Alívio. Nostalgia. Gente triste sorrindo. Gente alegre desacreditada. Gente boba se abraçando.

Tudo era brincadeira. Tudo era mal-gosto. Tudo era mórbida alegria. Tudo era humilhação. Tudo era vergonha.

Pra que? Por que? Pra quem? Como? Quando? Onde? Quem?!?!

Lead fácil de entender.

Criança de 19 anos, com problemas de compreensão das coisas e dos sentimentos do mundo, finge a própria morte, na tentativa de desvendar os mistérios do coração.

Do coração dos outros. Do coração de um, do coração de todos. Do coração dos despreparados.

Afinal, quem não quer se sentir amado por alguém?

Vai entender!

Cada um tem aquela paz que não quer seguir admitindo. Cada um brinca como pode e mobiliza como quer. Cada um tem as vontades que a cabeça realiza e que o coração não reflete. Cada ser tem sonhos a sua maneira.

O problema é que, pra realizar os sonhos a gente é obrigado a deixar uma parte de nós pra trás. Fantasias custam caro.

E a fantasia de palhaço que fui obrigado a vestir na festa dessa noite custa a sair. Foi pesada de vestir e está pesando pra sair.

Mas vai passar.

O resultado disso tudo são só mais algumas noites em claro, como tantas outras desses últimos tempos… Dessas últimas fantasias gastas.

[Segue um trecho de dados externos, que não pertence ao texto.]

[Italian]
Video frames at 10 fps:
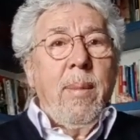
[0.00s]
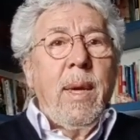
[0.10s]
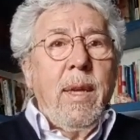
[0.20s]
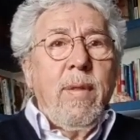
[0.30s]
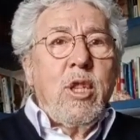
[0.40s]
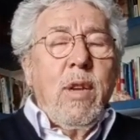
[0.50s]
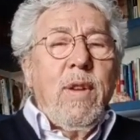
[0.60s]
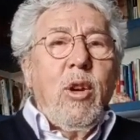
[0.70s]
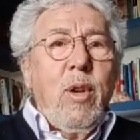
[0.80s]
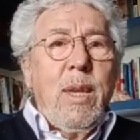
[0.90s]
Ma invece il
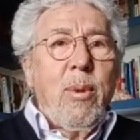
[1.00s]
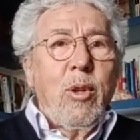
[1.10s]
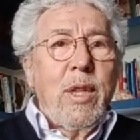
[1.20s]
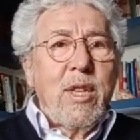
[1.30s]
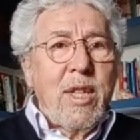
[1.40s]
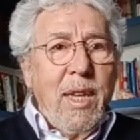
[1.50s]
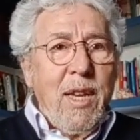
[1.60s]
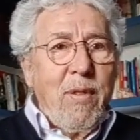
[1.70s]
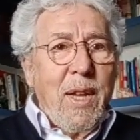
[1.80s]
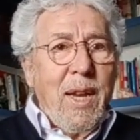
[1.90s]
vero libro da
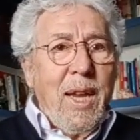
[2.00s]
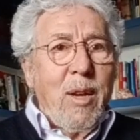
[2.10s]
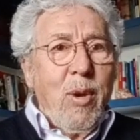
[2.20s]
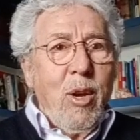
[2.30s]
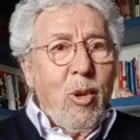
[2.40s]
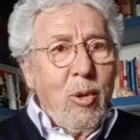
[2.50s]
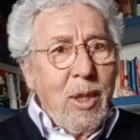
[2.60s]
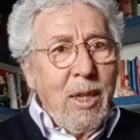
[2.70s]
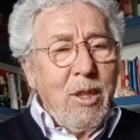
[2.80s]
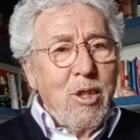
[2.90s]
scrivere è quello
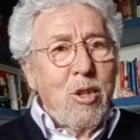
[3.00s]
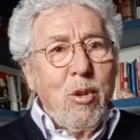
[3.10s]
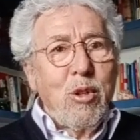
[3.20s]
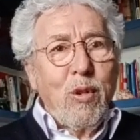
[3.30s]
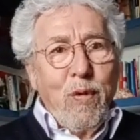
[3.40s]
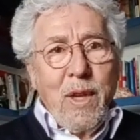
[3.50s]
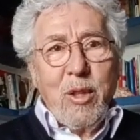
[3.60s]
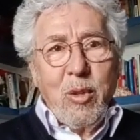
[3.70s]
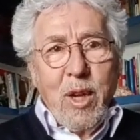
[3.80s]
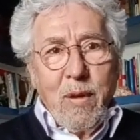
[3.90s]
del discorso
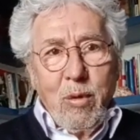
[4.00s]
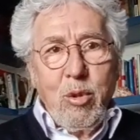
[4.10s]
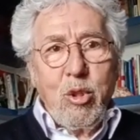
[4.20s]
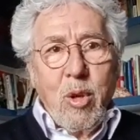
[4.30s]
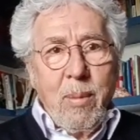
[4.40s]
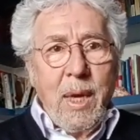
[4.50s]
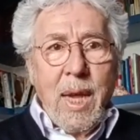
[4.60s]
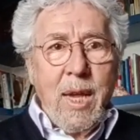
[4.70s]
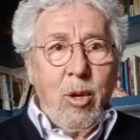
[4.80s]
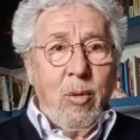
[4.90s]
fatto da Avruscio a
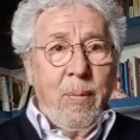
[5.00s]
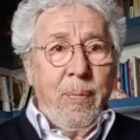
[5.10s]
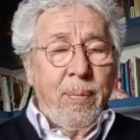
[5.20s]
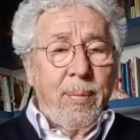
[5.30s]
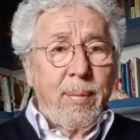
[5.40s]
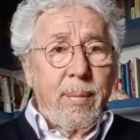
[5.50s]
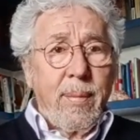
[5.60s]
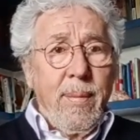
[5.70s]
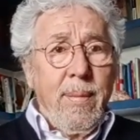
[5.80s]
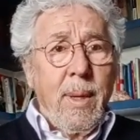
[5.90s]
Milano.
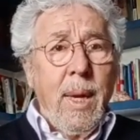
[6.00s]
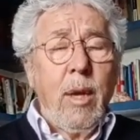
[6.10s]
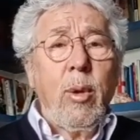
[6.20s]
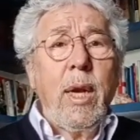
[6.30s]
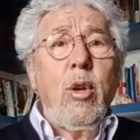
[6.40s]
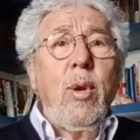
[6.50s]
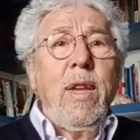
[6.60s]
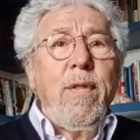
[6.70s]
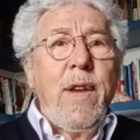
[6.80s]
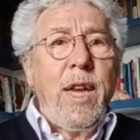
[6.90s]
Allora, non
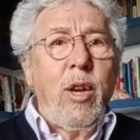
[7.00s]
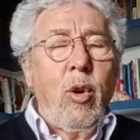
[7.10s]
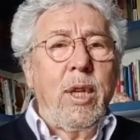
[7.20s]
è vero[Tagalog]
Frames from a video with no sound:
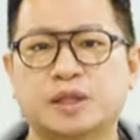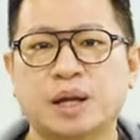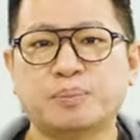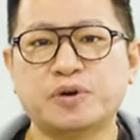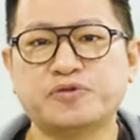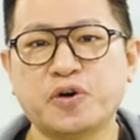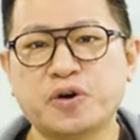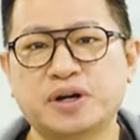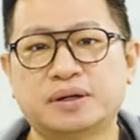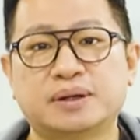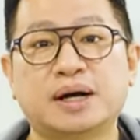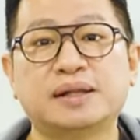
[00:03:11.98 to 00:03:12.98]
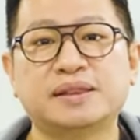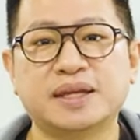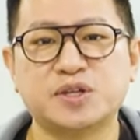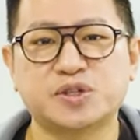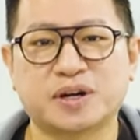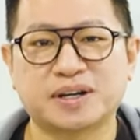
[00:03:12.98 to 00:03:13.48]
Number 4, Hyundai
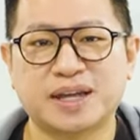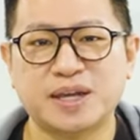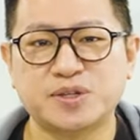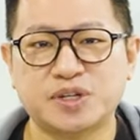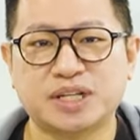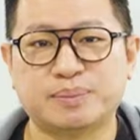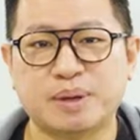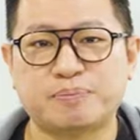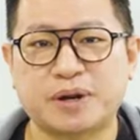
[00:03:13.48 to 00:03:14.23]
Stargazer na may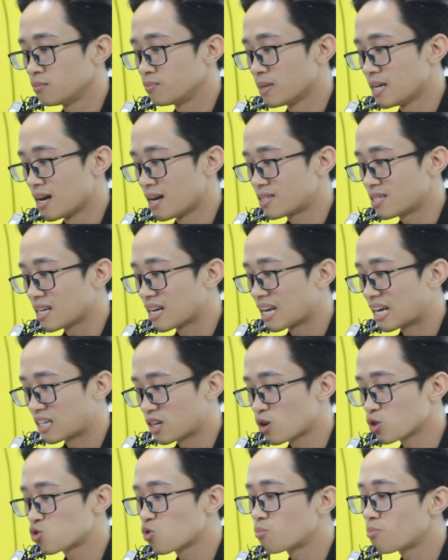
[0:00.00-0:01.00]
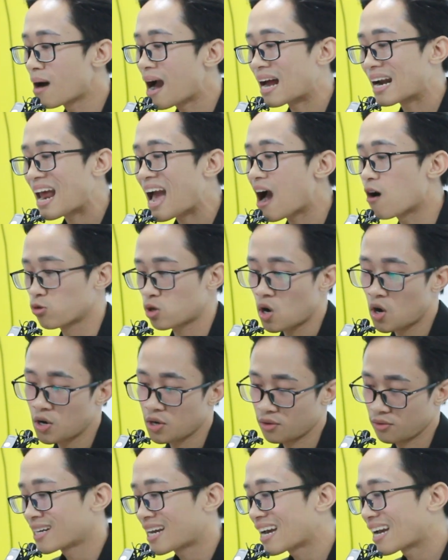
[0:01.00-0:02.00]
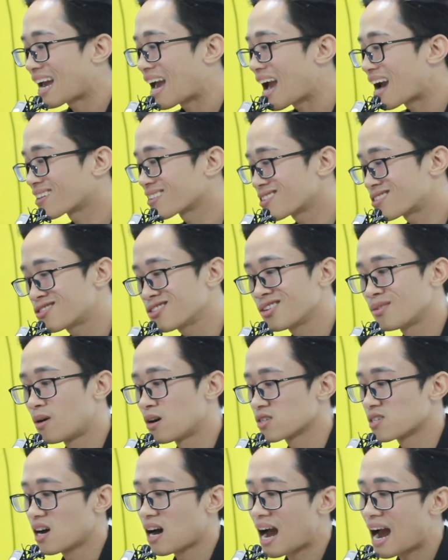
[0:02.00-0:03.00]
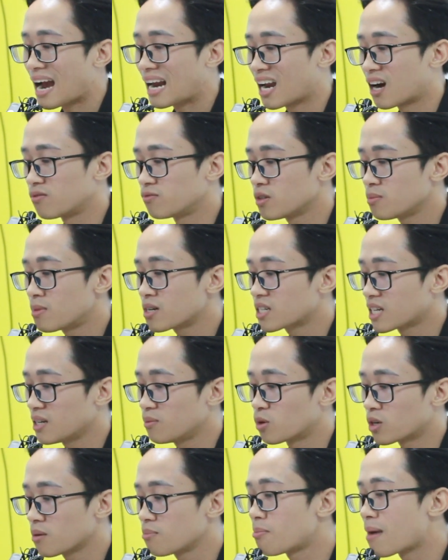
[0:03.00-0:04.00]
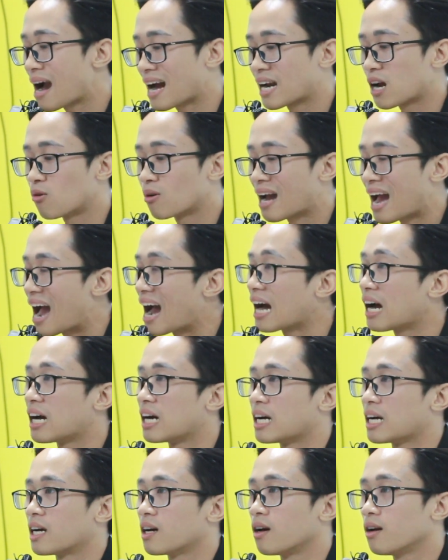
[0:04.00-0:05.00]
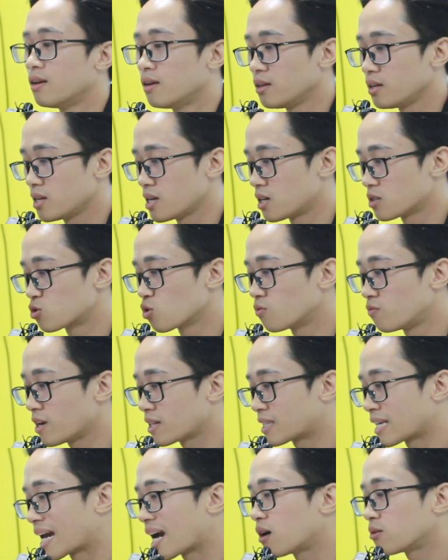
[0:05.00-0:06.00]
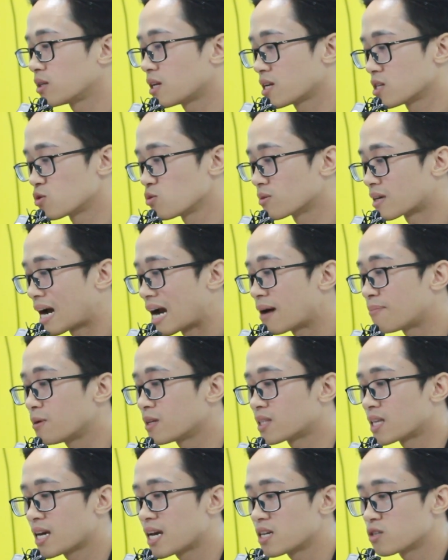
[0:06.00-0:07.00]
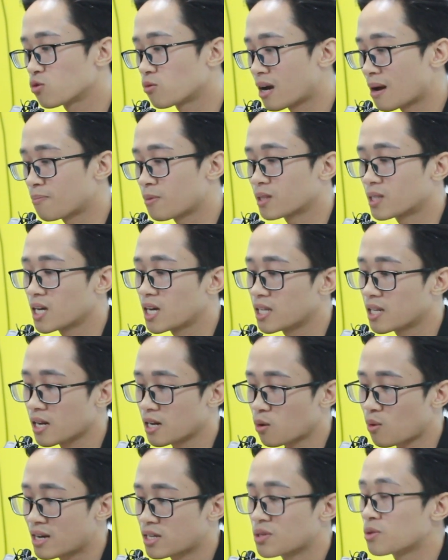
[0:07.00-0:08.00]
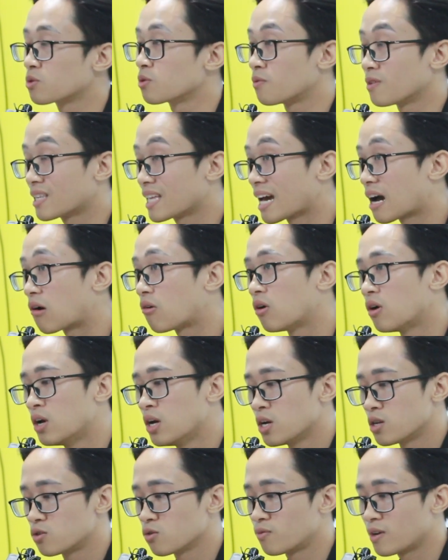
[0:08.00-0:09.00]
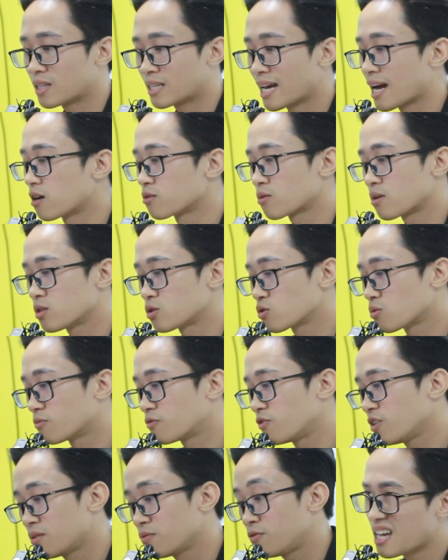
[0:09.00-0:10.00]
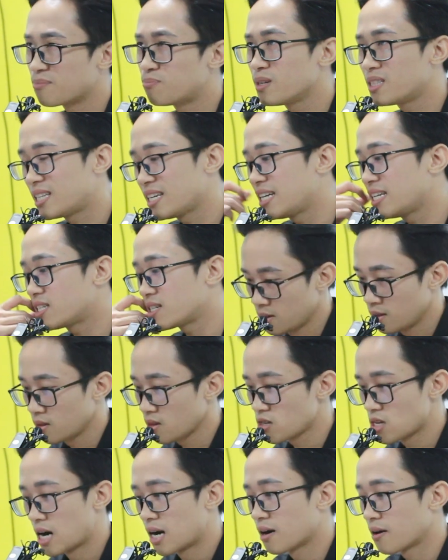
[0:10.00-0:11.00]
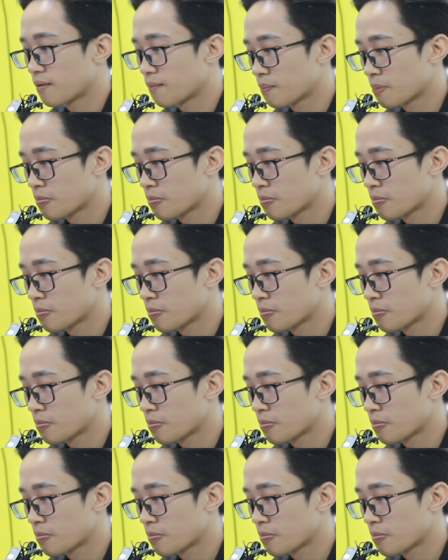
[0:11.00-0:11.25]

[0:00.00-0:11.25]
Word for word: bây giờ chỉ là nó dùng mạng nào thôi khách hàng thì chưa bao giờ hài lòng với bất kỳ một cái mạng nào cả bây giờ dùng Viettel thì lại dùng cả FPT, dùng FPT thì lại quay dùng Viettel, dùng Viettel xong lại dùng bên VNPT, này chưa?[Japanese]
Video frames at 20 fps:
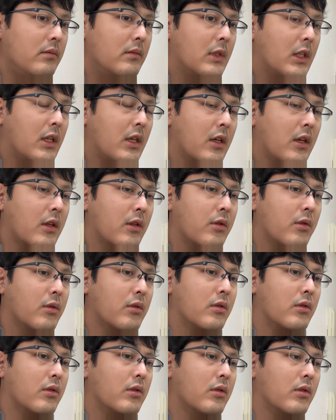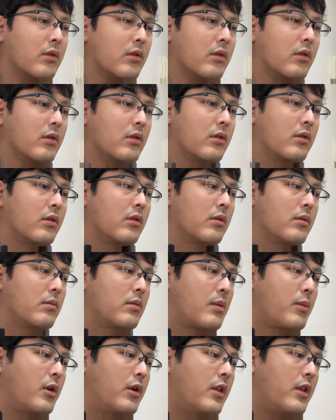であのー、まあ、
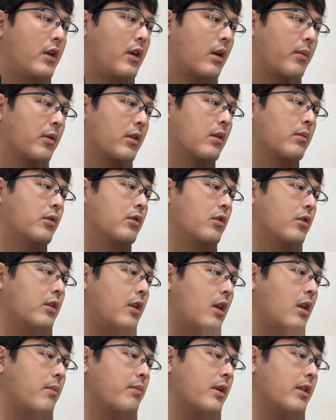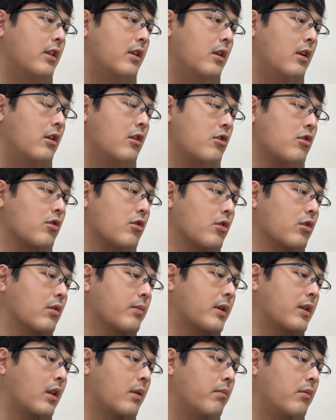僕なんかもともとね、まあ、日蓮宗の、ま
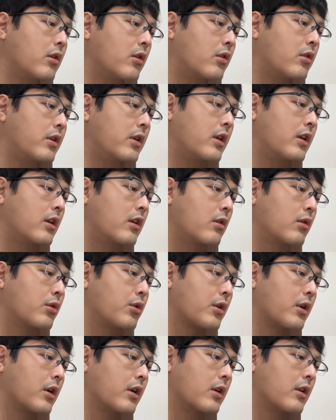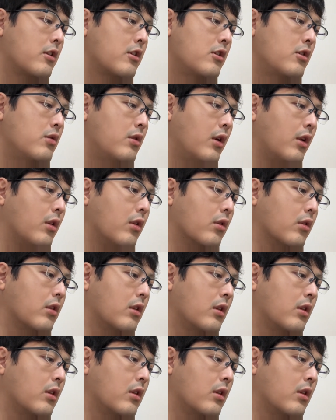あ、南明法蓮華経とか新入園の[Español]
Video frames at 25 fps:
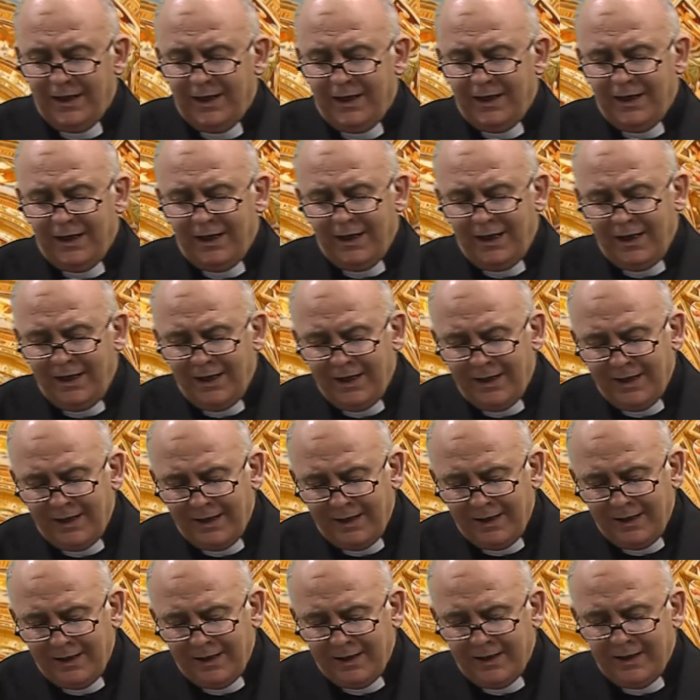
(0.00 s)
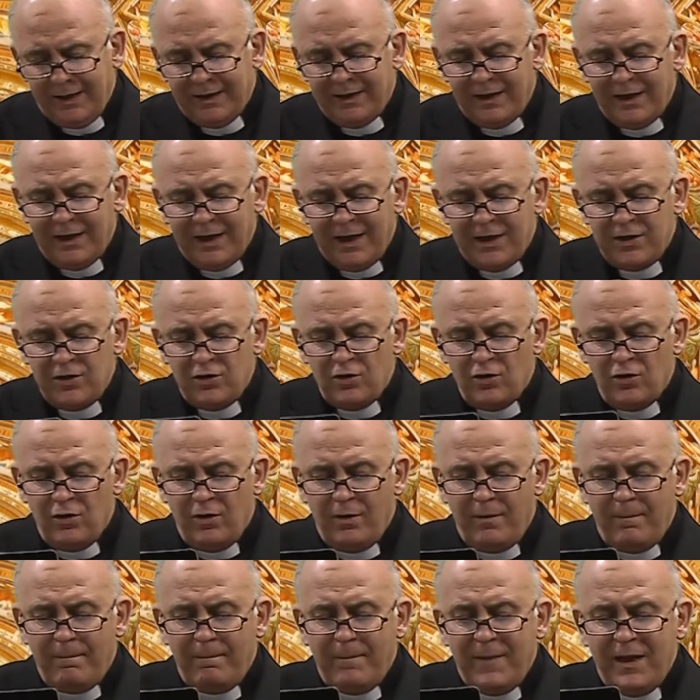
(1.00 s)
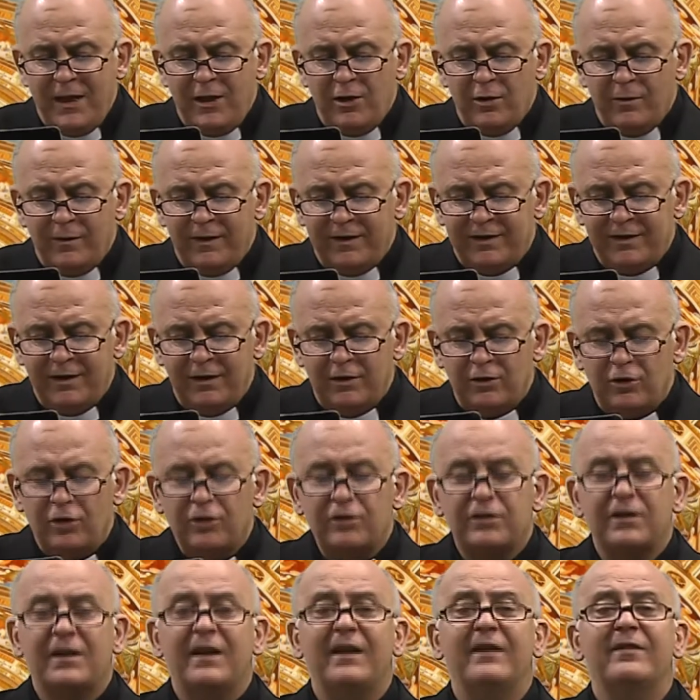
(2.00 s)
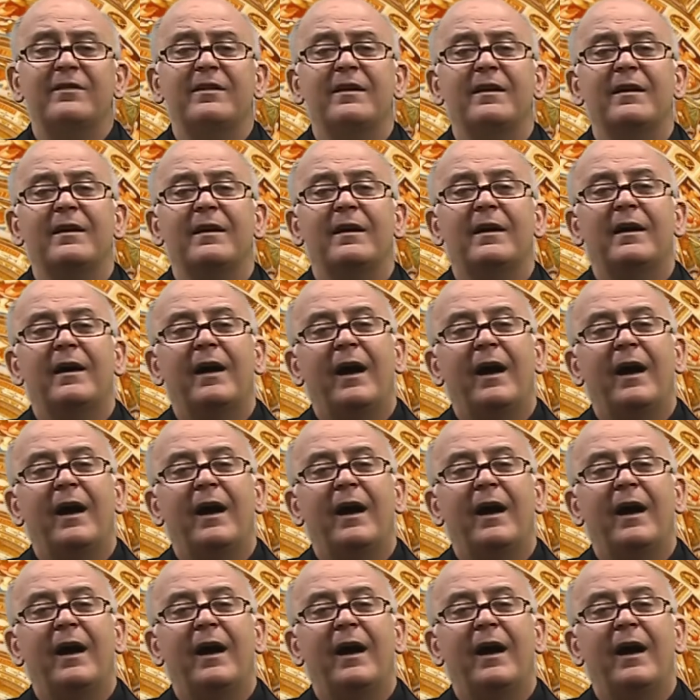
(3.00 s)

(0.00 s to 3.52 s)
en el año 1913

A uma alma infeliz que ainda teimo em amar. Não se foi dessa vez, mas perdeu parte de sua luz. E um pouco do caráter também.
Ao leitor preparado, espero que saiba que tudo que escrevi nessas linhas tortas faz parte de uma grande brincadeira. Um ato lúdico de fazer os outros se esguelarem, típico de palhaços. Mas por mim tá tudo bem, tá tudo ótimo, pois fiquei sabendo que esse tipo de brincadeira é a nova moda da pós-modernidade. Lá no País dos Retardados, na pequena Vila dos Sentimentais, Rua do Desencanto, nº 171.